Photos capture the moment US Navy sailors pulled the downed Chinese balloon out of the ocean
- Newly released photos show US sailors pulling a downed Chinese spy balloon out of the ocean.
- The balloon first appeared last week and was shot down by an F-22 fighter jet on Saturday.
The US Navy published photos on Tuesday that capture the moment sailors pulled a downed Chinese surveillance balloon out of the Atlantic Ocean.
A US Air Force F-22 fighter jet fired a single air-to-air missile to shoot down the high-altitude balloon over the coast of South Carolina on Saturday. China previously admitted that it owned the balloon, which first appeared last week while flying over the Pacific Northwest, but denied it was a spy balloon, as the US military said.
The F-22 was operating at an altitude of 58,000 feet when it sent the AIM-9X Sidewinder missile into the balloon, as it hovered somewhere between 60,000 and 65,000 feet, sending the system plummeting into waters several miles off the coast, a senior US defense official said over the weekend.
The US military has since been collecting debris from the balloon to gather more information about its capabilities.

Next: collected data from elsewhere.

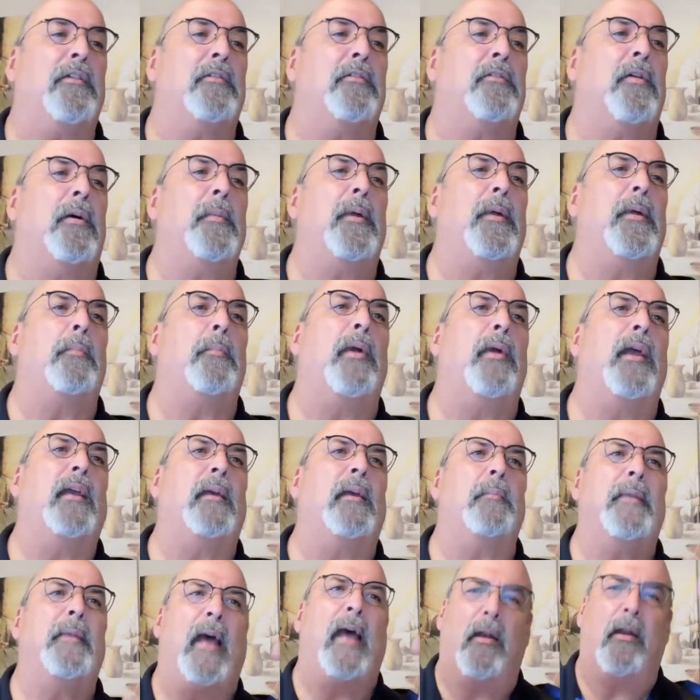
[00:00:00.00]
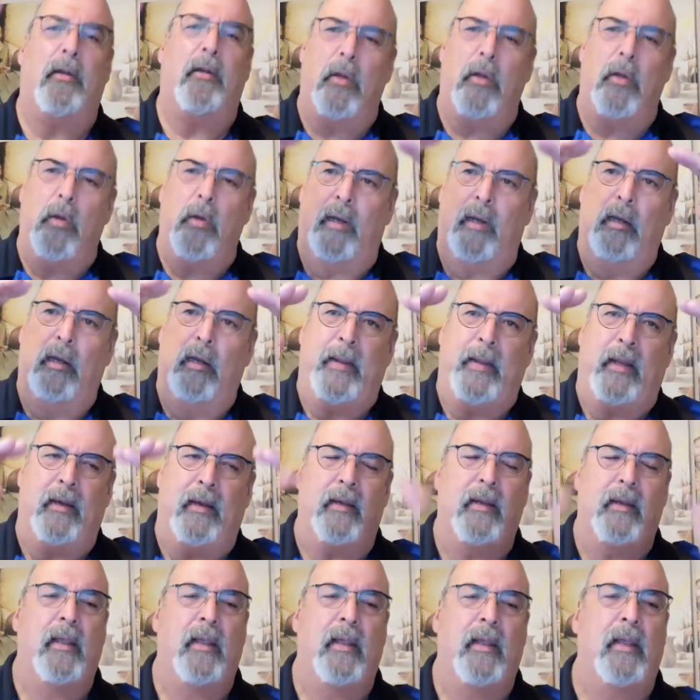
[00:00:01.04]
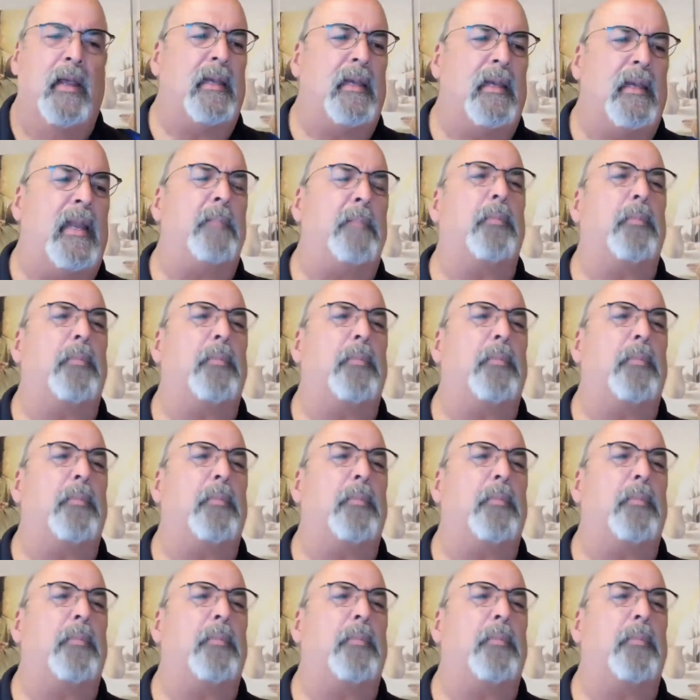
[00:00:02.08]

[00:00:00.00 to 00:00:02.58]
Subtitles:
So I'm going to break them down, go a little bit deeper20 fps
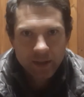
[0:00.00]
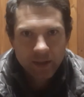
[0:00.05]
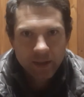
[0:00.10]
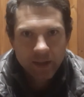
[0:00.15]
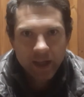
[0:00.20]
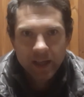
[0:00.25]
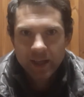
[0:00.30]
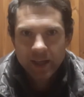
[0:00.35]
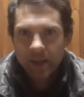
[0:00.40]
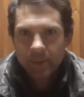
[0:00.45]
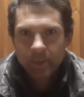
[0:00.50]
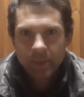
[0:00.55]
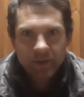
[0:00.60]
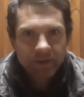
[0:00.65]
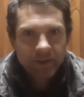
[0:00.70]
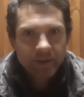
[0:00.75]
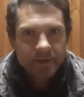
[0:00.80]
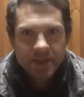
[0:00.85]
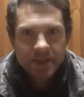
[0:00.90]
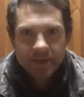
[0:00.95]
Okay, it can be
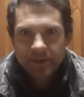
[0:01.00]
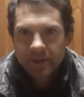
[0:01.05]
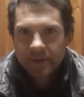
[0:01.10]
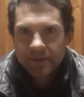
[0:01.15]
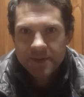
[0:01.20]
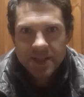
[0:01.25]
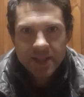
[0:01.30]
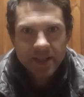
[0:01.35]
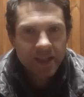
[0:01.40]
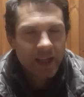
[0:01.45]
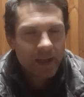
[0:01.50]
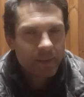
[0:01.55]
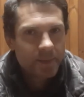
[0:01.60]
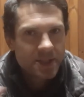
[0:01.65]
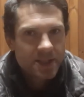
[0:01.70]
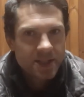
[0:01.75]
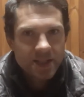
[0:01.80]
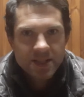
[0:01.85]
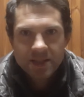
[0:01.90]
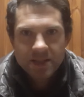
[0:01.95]
50-50, it can
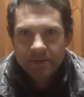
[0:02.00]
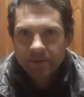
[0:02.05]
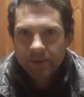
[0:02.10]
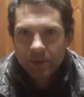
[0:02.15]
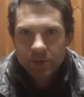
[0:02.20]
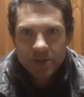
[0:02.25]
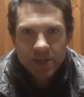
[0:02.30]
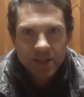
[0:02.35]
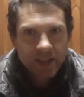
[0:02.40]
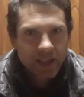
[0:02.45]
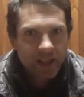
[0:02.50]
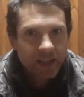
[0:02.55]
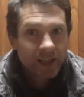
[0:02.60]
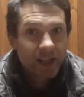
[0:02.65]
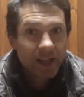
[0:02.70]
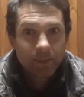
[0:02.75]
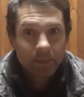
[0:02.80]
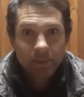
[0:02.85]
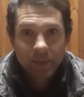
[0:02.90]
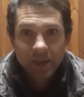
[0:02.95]
be 60-40, it
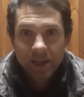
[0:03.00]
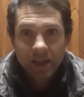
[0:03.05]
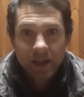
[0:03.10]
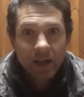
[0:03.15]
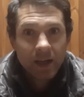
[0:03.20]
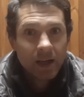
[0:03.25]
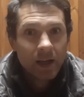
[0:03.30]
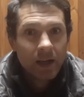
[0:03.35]
can be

The Navy photos, published by the Defense Visual Information Distribution Service (DVIDS), show sailors pulling the dismembered balloon, which is now a mess of plastic and fabric, from the Atlantic Ocean for investigation.
Gen. Glen VanHerck, commander of NORAD and US Northern Command, told reporters on Monday that he expected the debris field to be as large as "15 football fields by 15 football fields," with a depth of around 50 feet. He added that the balloon was about 200 feet tall with a payload the size of a "jet airliner" and probably weighed a few thousand pounds.
"I would remind you that due to ocean currents, it's possible that there may be some debris that does float ashore," VanHerck said.
He added that it was unclear where the debris would be sent to for a final analysis, "but I will tell you that certainly the intel community, along with the law enforcement community that works this under counter intelligence, will take a good look at it."
The senior US defense official said the balloon first entered the US Air Defense Identification Zone on January 28 and passed into US airspace over Alaska, before entering Canadian airspace two days later, and then reentering US airspace over the Pacific Northwest on January 31. It then traveled southeast across the continental US before it was downed off the Coast of South Carolina.
A second balloon also appeared floating over Central and South America, and China once again went on to confirm ownership on Monday. The defense official said these balloons belong to a fleet of Chinese balloons that carry out surveillance operations.
Defense Secretary Lloyd Austin said in a recent statement that President Joe Biden on February 1 — several days before the operation — authorized the decision to down the balloon as soon as it could be done without risking the lives of those underneath the balloon's path.
"After careful analysis, US military commanders had determined downing the balloon while over land posed an undue risk to people across a wide area due to the size and altitude of the balloon and its surveillance payload," Austin said.